Wolfgang Amadeus Mozart: "Werke für Orgel und Orchester"; Marie-Claire Alain, Orgel, Kammerorchester Jean-Frangois Paillard; Christopherus SCGLP 75 839/40, 48,– DM.

IM Kompositionsrepertoire des "Hochfürstlich Salzburgischen Hof- und Domorganisten" Wolfgang Amadeus Mozart finden sich siebzehn mit "Kirchensonate" betitelte Werke aus den Jahren 1772 bis 1780, relativ kurze, für Orgel und Streichorchester, später auch für Bläser besetzte einsätzige Stücke, die wichtig sind als Bausteine in der Entwicklung des klassischen Sonatensatzes. Ihre liturgische Verwendung: Sie waren im feierlichen Hochamt im Salzburger Dom zwischen Epistel und Evangelium zu spielen.

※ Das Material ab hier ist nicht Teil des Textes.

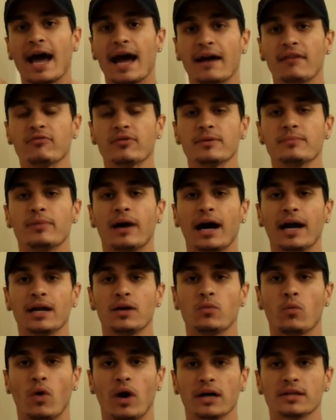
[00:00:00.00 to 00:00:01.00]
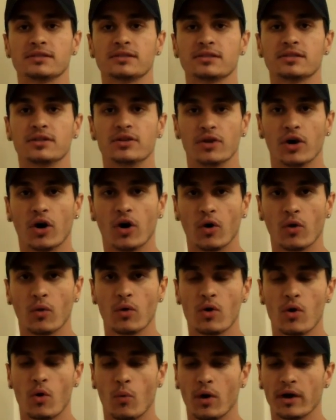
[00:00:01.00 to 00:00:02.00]
Everybody wants to
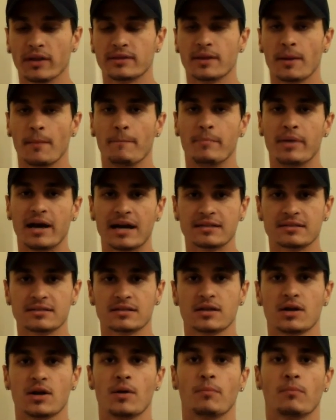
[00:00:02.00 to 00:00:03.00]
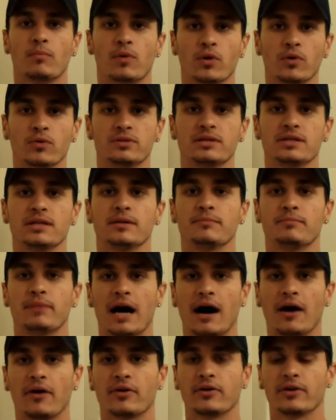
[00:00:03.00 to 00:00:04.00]
know what the best protein
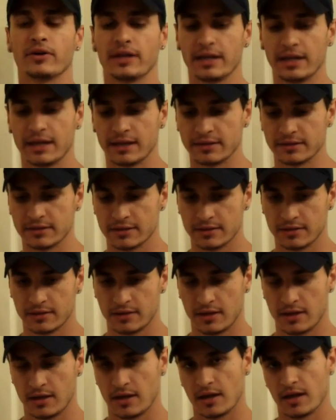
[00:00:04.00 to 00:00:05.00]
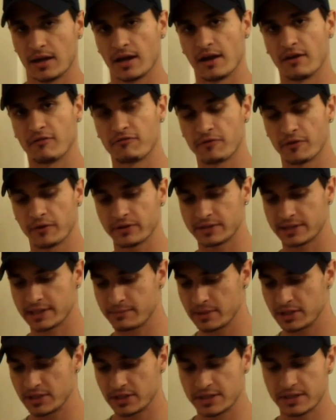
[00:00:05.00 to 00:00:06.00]
powder is. And first,
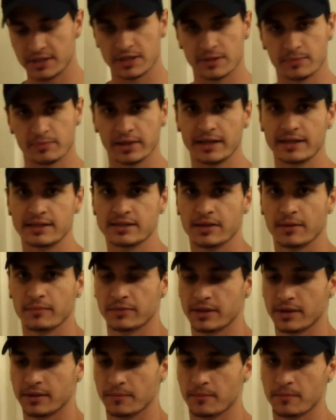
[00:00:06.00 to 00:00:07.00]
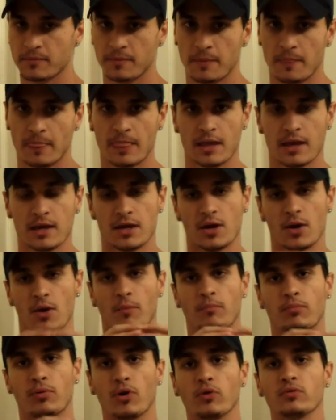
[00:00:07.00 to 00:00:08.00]
let me just explain something.
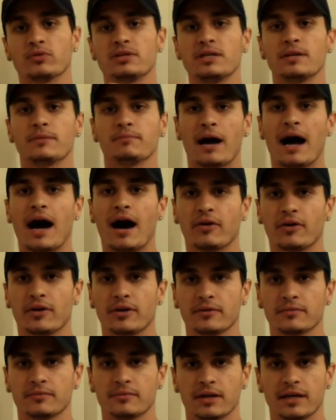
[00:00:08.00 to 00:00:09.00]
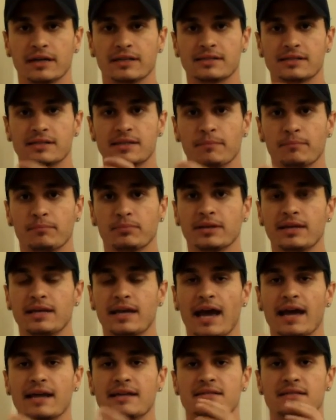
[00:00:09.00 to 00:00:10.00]
Protein powder is
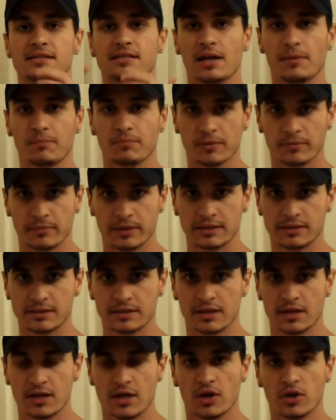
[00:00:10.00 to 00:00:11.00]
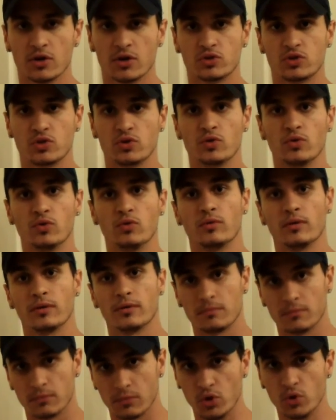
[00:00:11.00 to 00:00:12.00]
simply a supplement
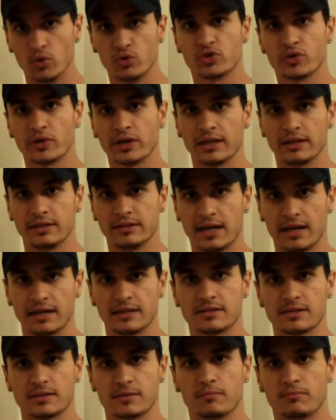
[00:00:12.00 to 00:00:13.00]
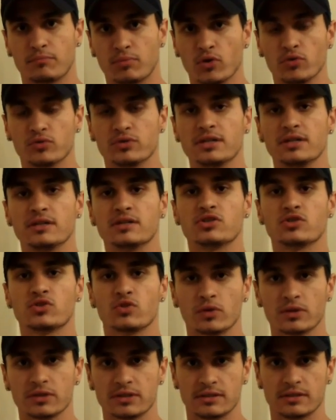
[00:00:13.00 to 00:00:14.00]
to nutrient-dense protein
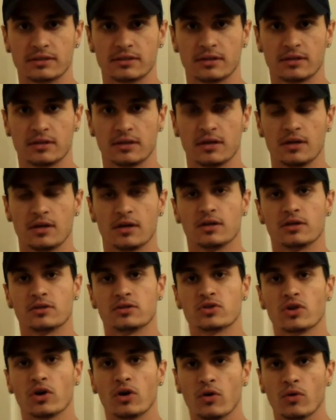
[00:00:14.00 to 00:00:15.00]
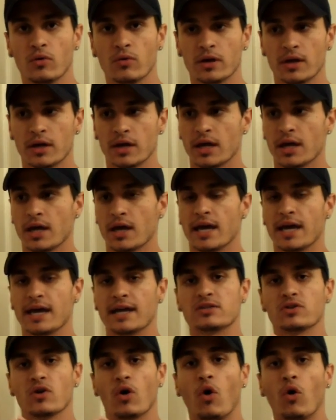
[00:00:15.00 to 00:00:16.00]
sources. So
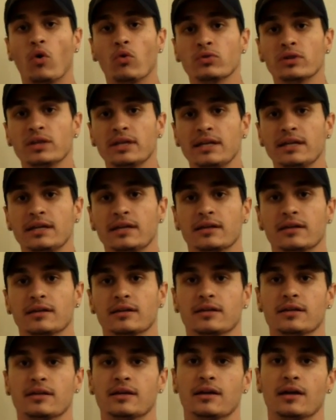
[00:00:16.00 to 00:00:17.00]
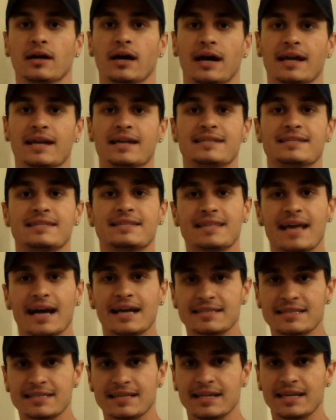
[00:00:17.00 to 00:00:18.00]
it's only a
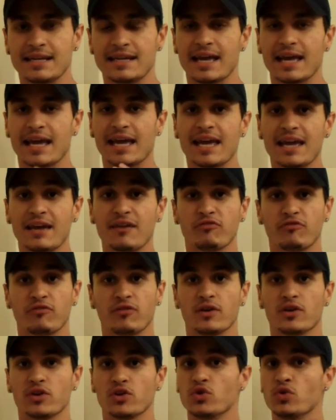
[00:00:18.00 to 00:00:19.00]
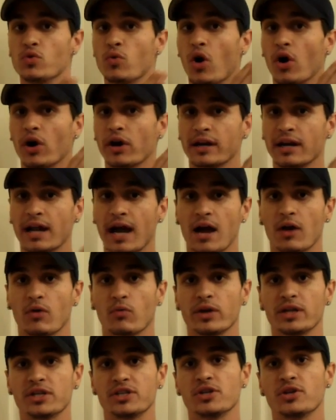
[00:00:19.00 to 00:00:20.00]
necessity if you are
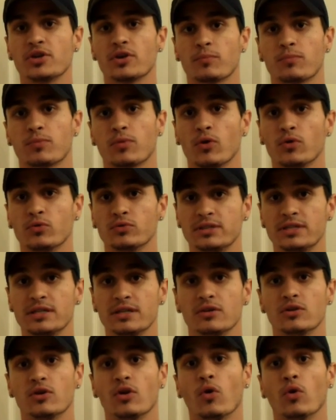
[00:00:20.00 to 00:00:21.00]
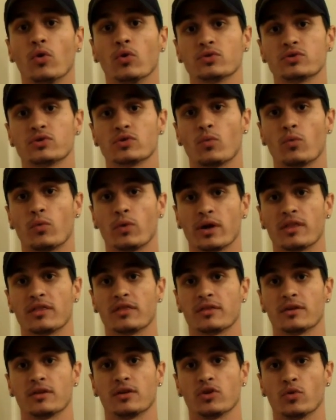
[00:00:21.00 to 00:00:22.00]
not reaching your protein goals
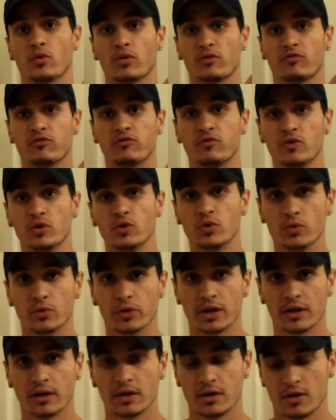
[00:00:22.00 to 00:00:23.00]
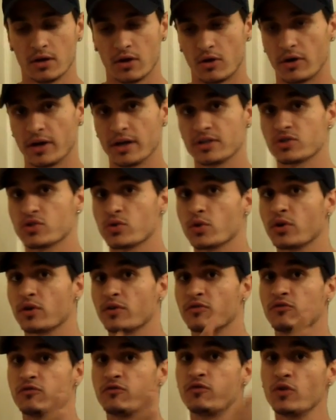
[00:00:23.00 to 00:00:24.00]
with your food. All right, so
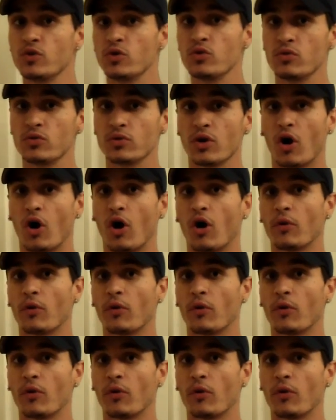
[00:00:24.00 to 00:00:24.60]
your food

Dieses hochinteressante und wohl einmalige Oeuvre ist jetzt erstmalig komplett auf Platten erhältlich; es ist – aber das ist das einzige Manko der Sammlung – leider nicht, in der Reihenfolge der Entstehung aufgeschnitten. was ein Studium etwa der zunehmenden Rolle des Orgelsolos erschwert. Die exakte Beschreibung der damaligen Dommusik durch Leopold Mozart haben die Ausführenden dagegen augenscheinlich genau gelesen: Eine kleine Besetzung musiziert, sehr frisch und zügig, spielerisch, ohne; "inhaltliche", das heißt: an der Frage etwa einer liturgischen Verwendbarkeit heute eventuell aufkommende Belastung; die Orgelstimmen sind hell, aber zurückhaltend registriert, und wer etwa den Notentext der Neuen Mozart-Ausgabe zur Hand nimmt, freut sich über die präzise Artikulation. Daß Mozart außerordentlich kühn auf der Orgel improvisierte, darüber berichten die Zeitgenossen. Zwei Fantasien f-moll KV 594 und 608 und das Andante KV 616 für das Orgelwerk einer Uhr, die der zweiten Platte beigegeben sind, lassen dazu erkennen, daß Mozart auch ein eminenter und Wirkungen klug berechnender Techniker gewesen sein muß. H. J. H.